HUNTSVILLE, ALA. — NASA managers are relying on hardware developed for other human-spaceflight programs to flatten the development budget on the planned heavy-lift Space Launch System (SLS) to squeeze it within a spending cap of $1.2 billion a year.

Todd May, the SLS program manager here at NASA’s Marshall Space Flight Center, said Nov. 4 that the big new rocket is being designed with affordability and sustainability considerations at least as important as performance.

“Our challenge is not so much technological,” he told Aviation Week in an interview. “It’s how to field the biggest and most affordable rocket in an affordable way, and not just affordable but sustainable—affordable meaning we live within our means; sustainable meaning we create a production and operations wedge so we can build the other things for the architecture to be able to explore in earnest.”

NASA is planning on $3 billion a year for the SLS, the Orion-based multi-purpose crew vehicle (MPCV) and the ground infrastructure that will be needed to use it to send humans beyond low Earth orbit. The MPCV and SLS each receive $1.2 billion of that for development, on a schedule that would use a first-generation SLS by the end of 2017 to send an unmanned Orion capsule around the Moon to generate relevant velocities to validate the thermal protection system for an atmospheric reentry from deep space. A manned lunar flyaround would follow in 2021.

Just as NASA opted to use the Orion, which has already cost taxpayers $5 billion, as the basis for the MPCV, May’s organization is using existing hardware wherever possible to hold down development costs.

“You start looking around for what you have in the toolshed,” he says. “When you develop a large, complex vehicle you typically want a development curve [where] you peak out at critical design and then you come down. Under a flat budget you have to do some fairly innovative things to avoid that large hump. One of the things you can do is use things that have already been through that hump.”
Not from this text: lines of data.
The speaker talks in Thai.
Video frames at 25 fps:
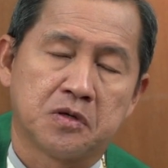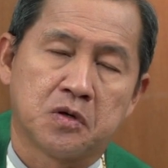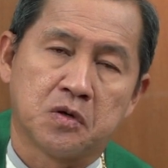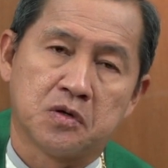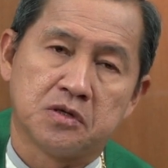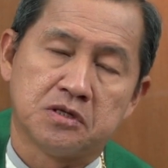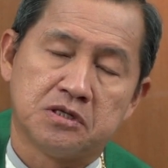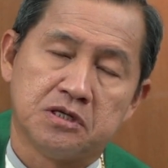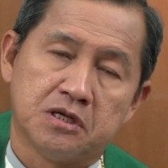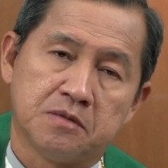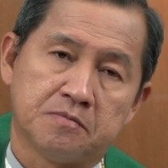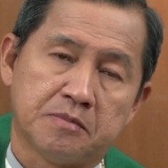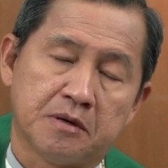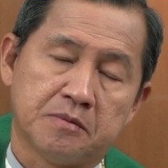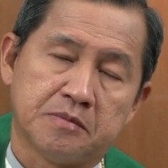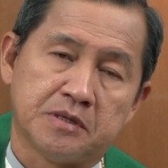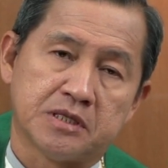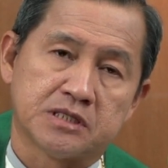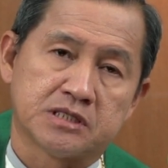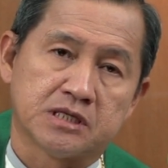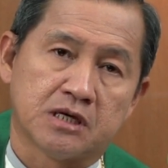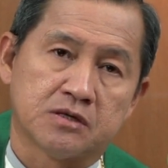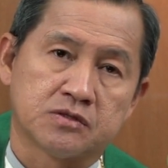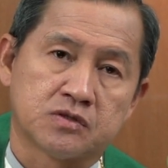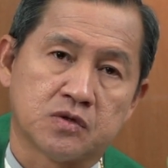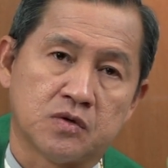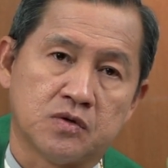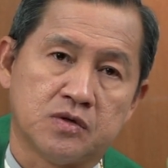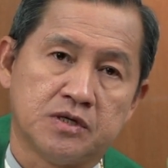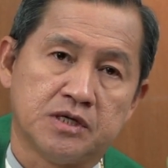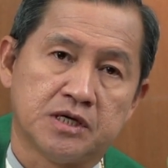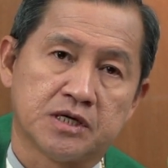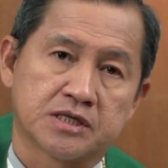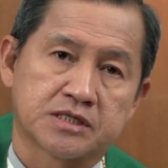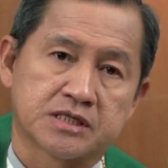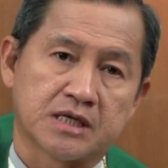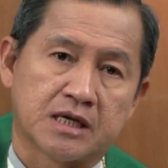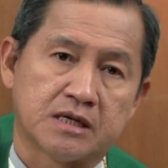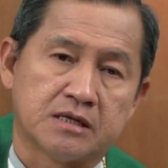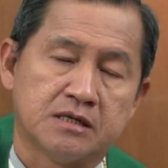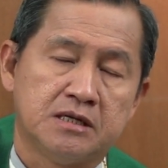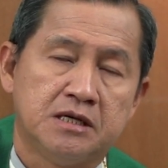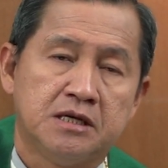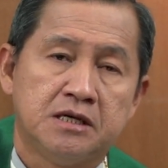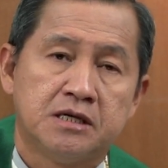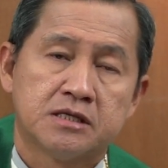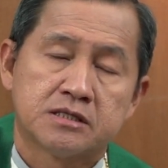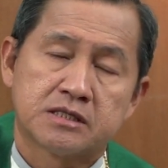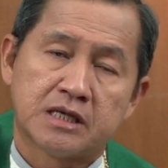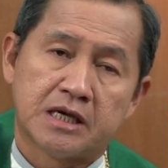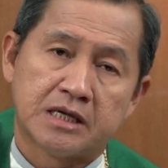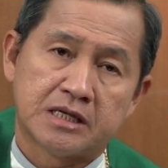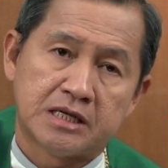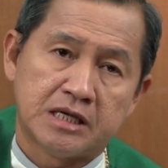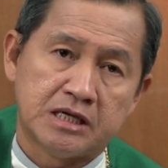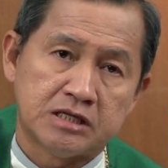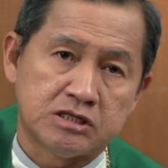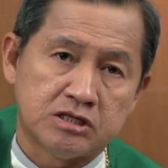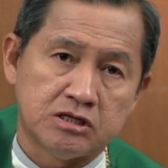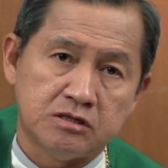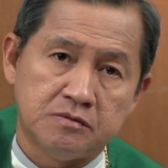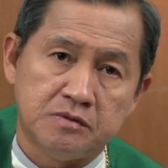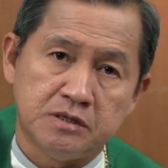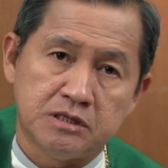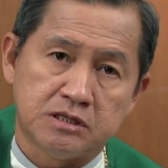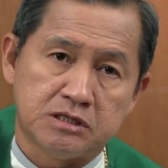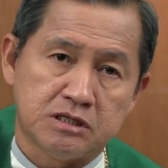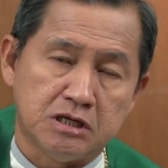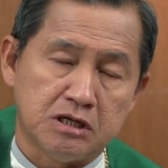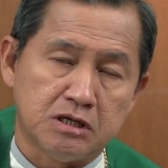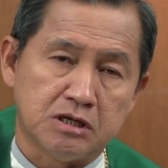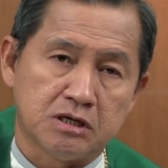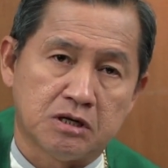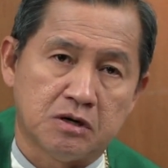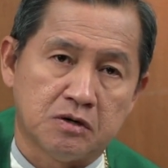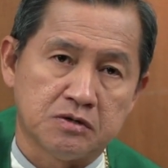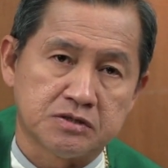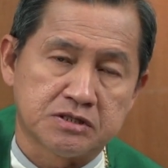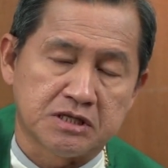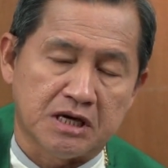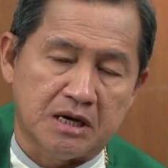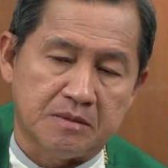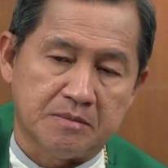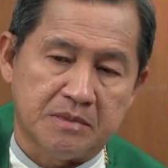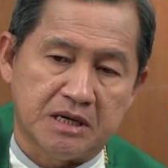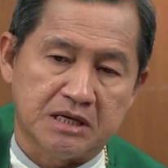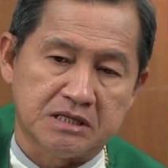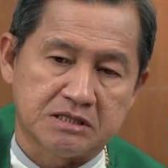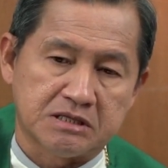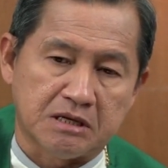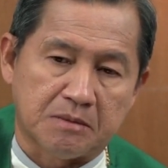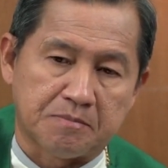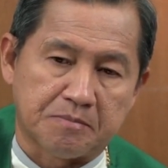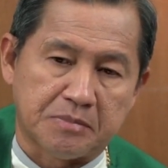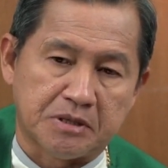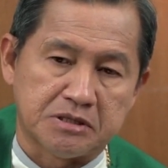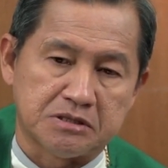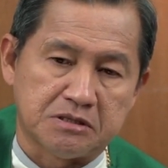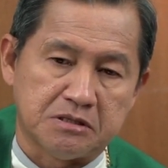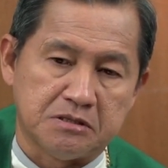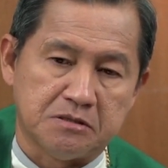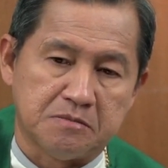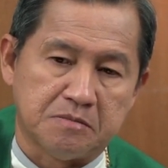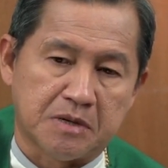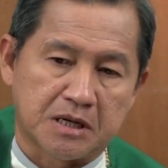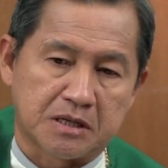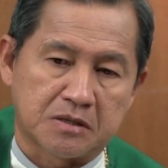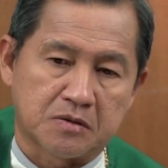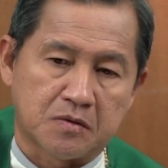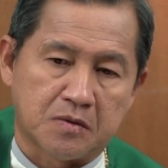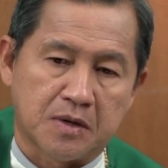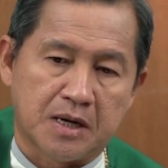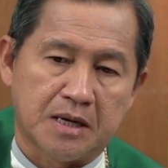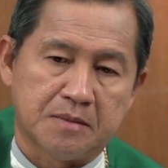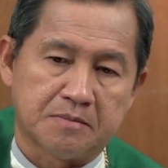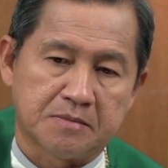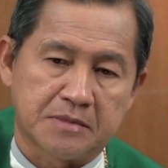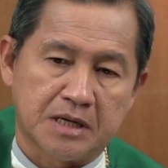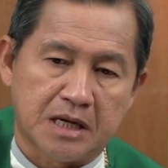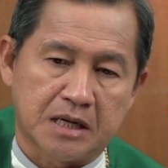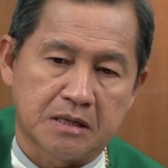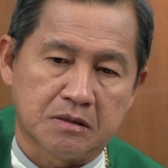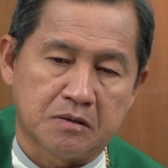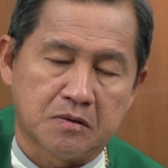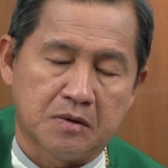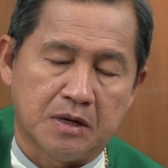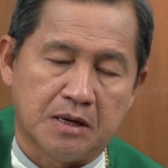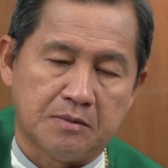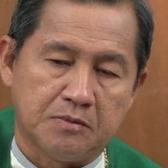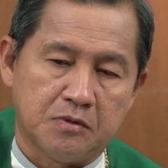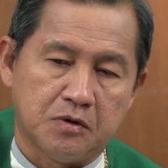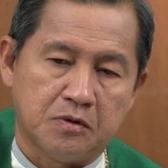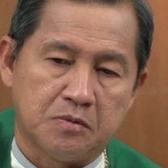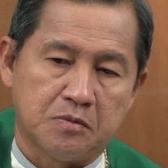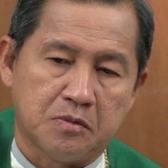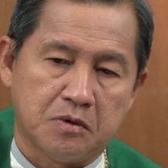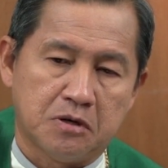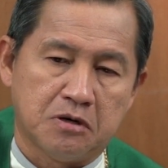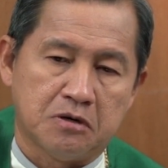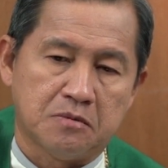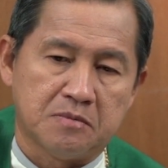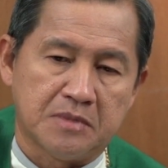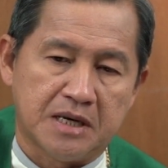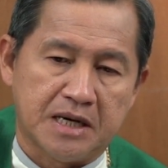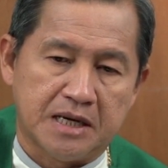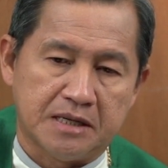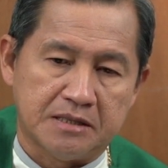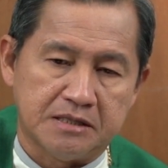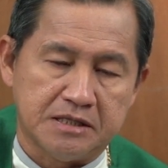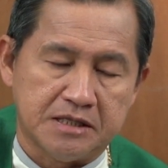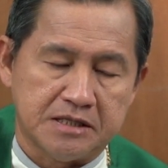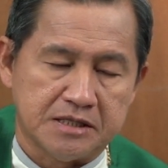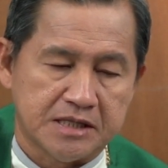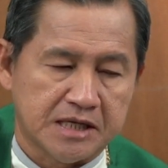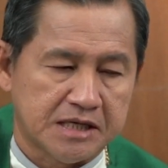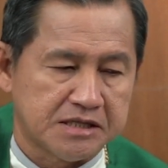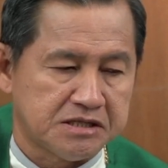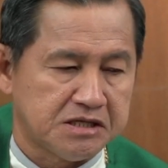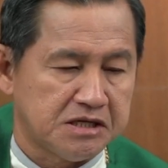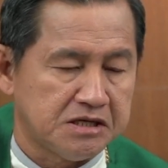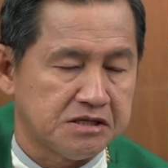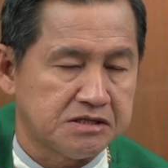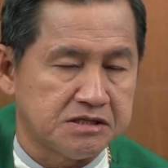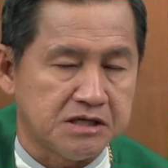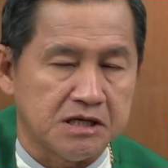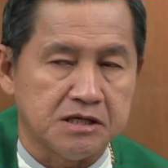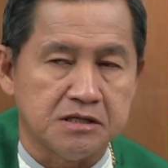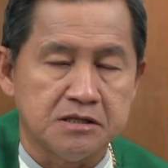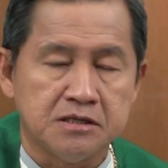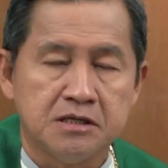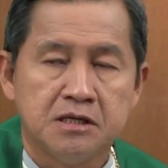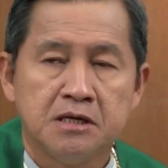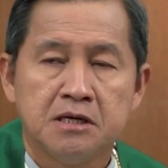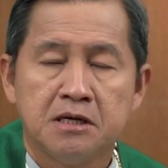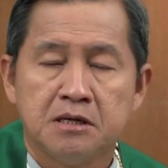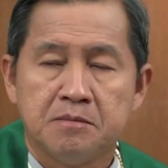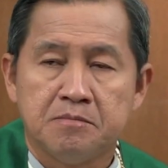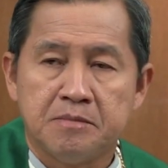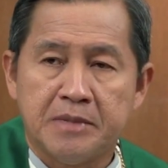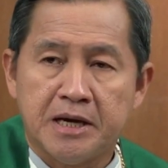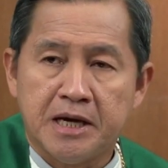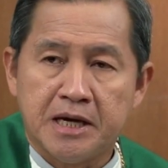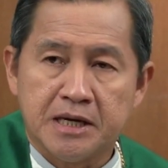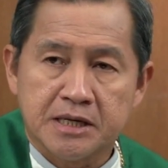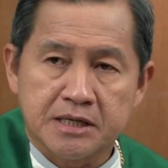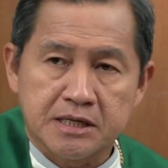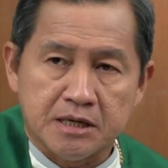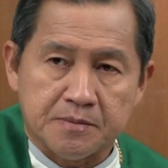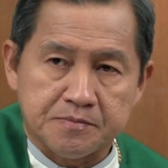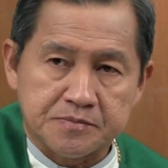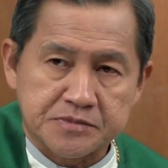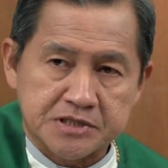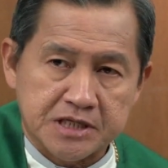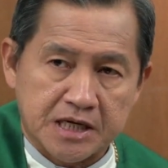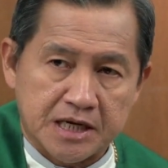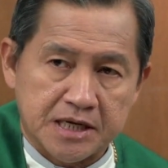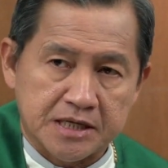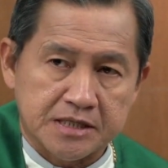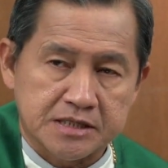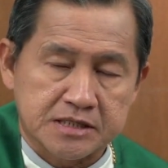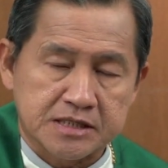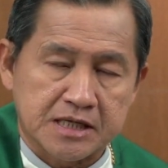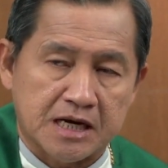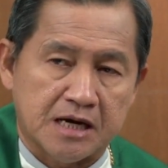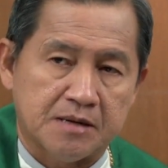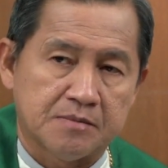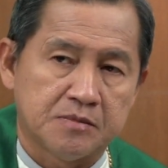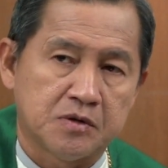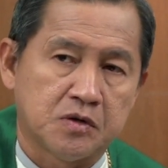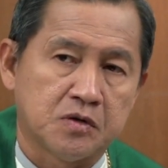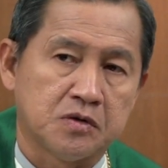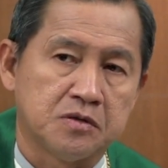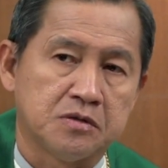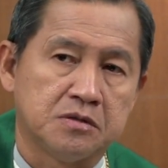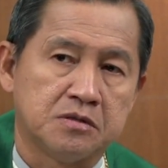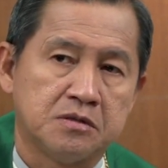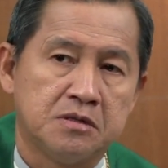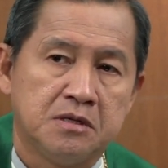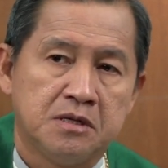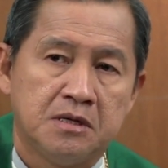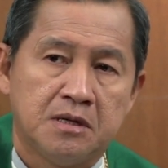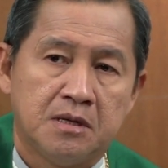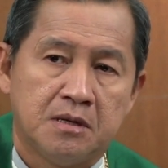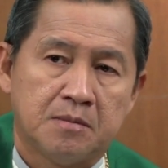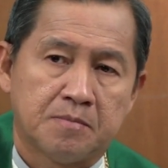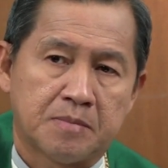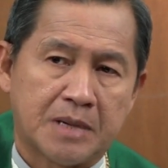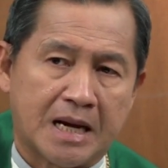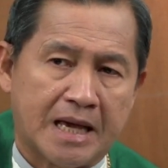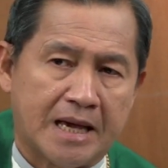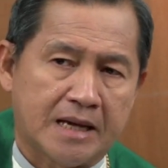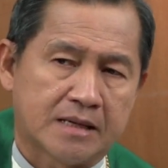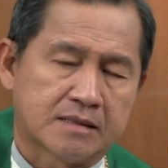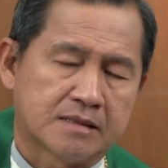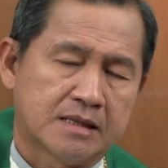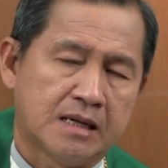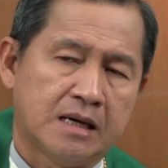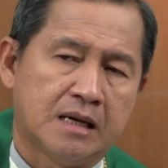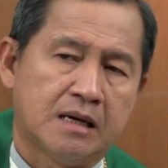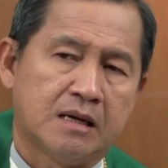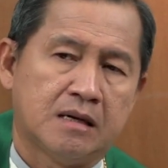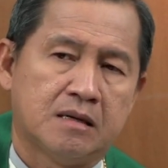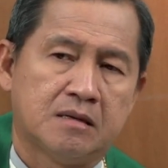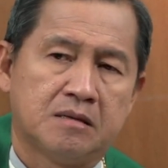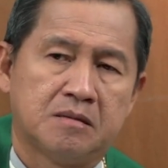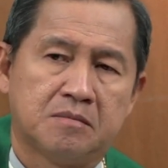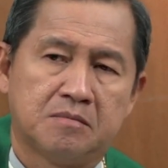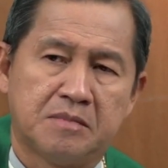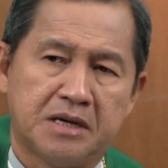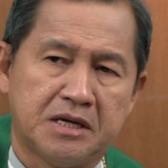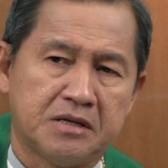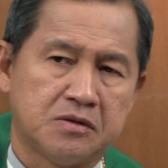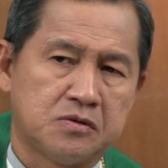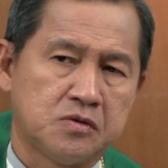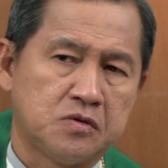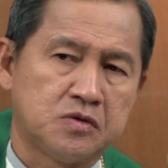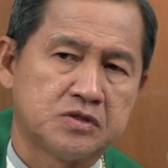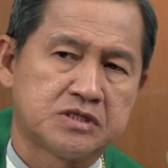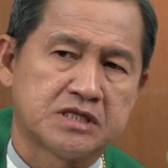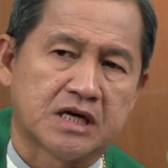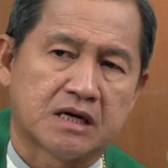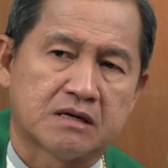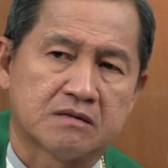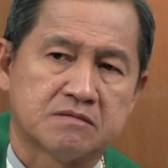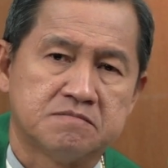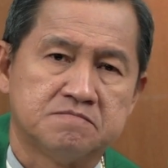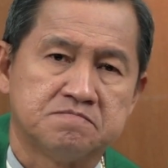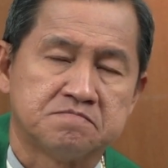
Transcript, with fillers: คนที่พระเบญเจ้าทรงเลือกสรรแต่ในชีวิตจริงเขาสามารถจับปฏิบัติความรักความอบอ้อมอารีได้จริงๆ แม้กับชายสามคนแปลกหน้าไม่รู้จัก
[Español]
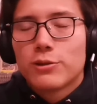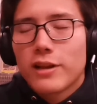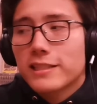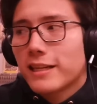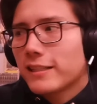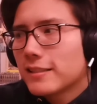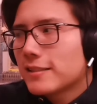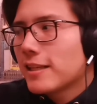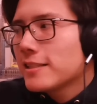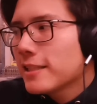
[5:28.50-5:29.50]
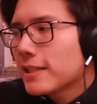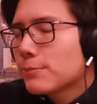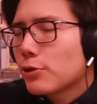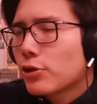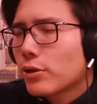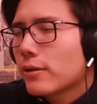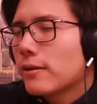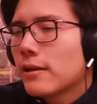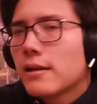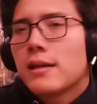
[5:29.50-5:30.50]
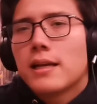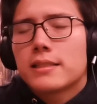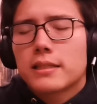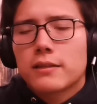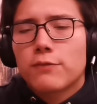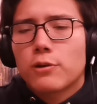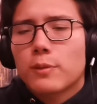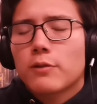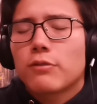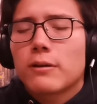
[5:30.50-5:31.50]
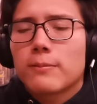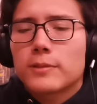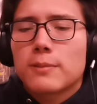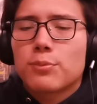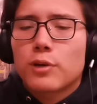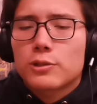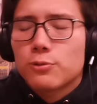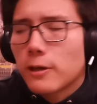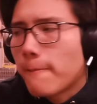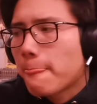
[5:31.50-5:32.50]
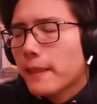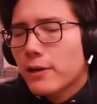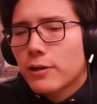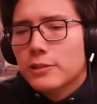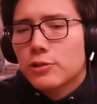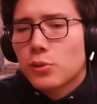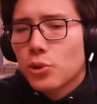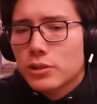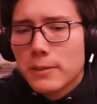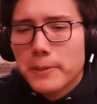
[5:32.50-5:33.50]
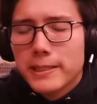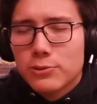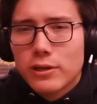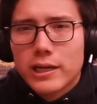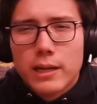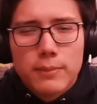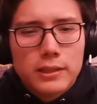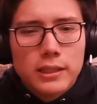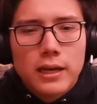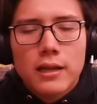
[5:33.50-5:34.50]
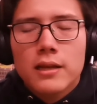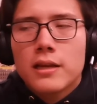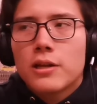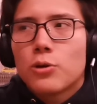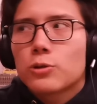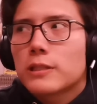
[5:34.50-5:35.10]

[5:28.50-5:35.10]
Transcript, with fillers: tuviste unas grandes estadísticas, pero creo que en cierta forma fue un tiempo basura. Creo que estos Broncos Denver es una gran mentira.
In the SLS design selected in June and cleared by the White House budget office in September, the vehicle will use the 15 remaining RS-25D space shuttle main engines (SSMEs) to power the first stage in early flights, the J-2X upper-stage engine in development—based on the Saturn V upper-stage engine—for the defunct Ares I crew launch vehicle, and a core and upper-stage structure based on the space shuttle external tank. The first two flights will use the five-segment solid-fuel rocket developed as the Ares I first stage as twin strap-on boosters.

All of that heritage hardware will help keep development costs for the new vehicle flat. Although it was once the pacing item for the Ares I, for example, the J-2X development will be slowed to match the flat budget. Once it is ready, May says, engine-development resources will be shifted to develop the throwaway RS-25E version of the SSME.

About 700 civil servants and another 450 contractor support personnel are working on the SLS. One issue they are tackling is how many engines to mount on each stage. The core stage probably will be built to carry five engines, but may use only three for some missions. The upper stage may carry one or two J-2Xs, May says, stressing that the trade-offs are still being worked.

And while affordability is a major driver in the SLS development, it isn’t the only one, he says, citing crew safety as the top priority.

“There were a number of driving objectives that led us to . . . the architecture itself,” he says. “Obviously safety is paramount. In the configuration we have it’s not going to be like the shuttle where we’re flying five to seven times a year. We may get an opportunity once a year, maybe at peak two a year, so we want it to be safe.”